Start of RECORD SET

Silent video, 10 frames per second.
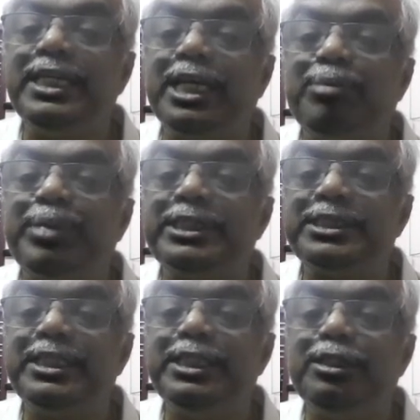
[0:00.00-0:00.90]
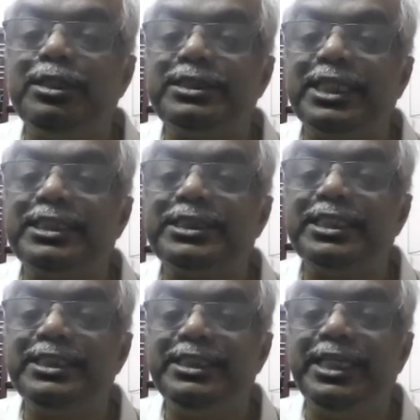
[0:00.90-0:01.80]
capacitor in section
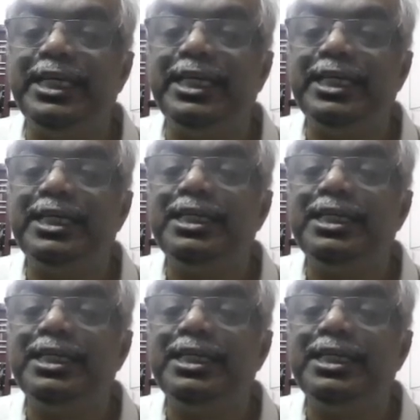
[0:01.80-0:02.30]
A,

End of RECORD SET

YOUR TASK: The data above are to be repeated word for word, with any pictures left out.

RESPONSE TO THIS TASK:
Silent video, 10 frames per second.
[0:00.00-0:00.90]
[0:00.90-0:01.80]
capacitor in section
[0:01.80-0:02.30]
A,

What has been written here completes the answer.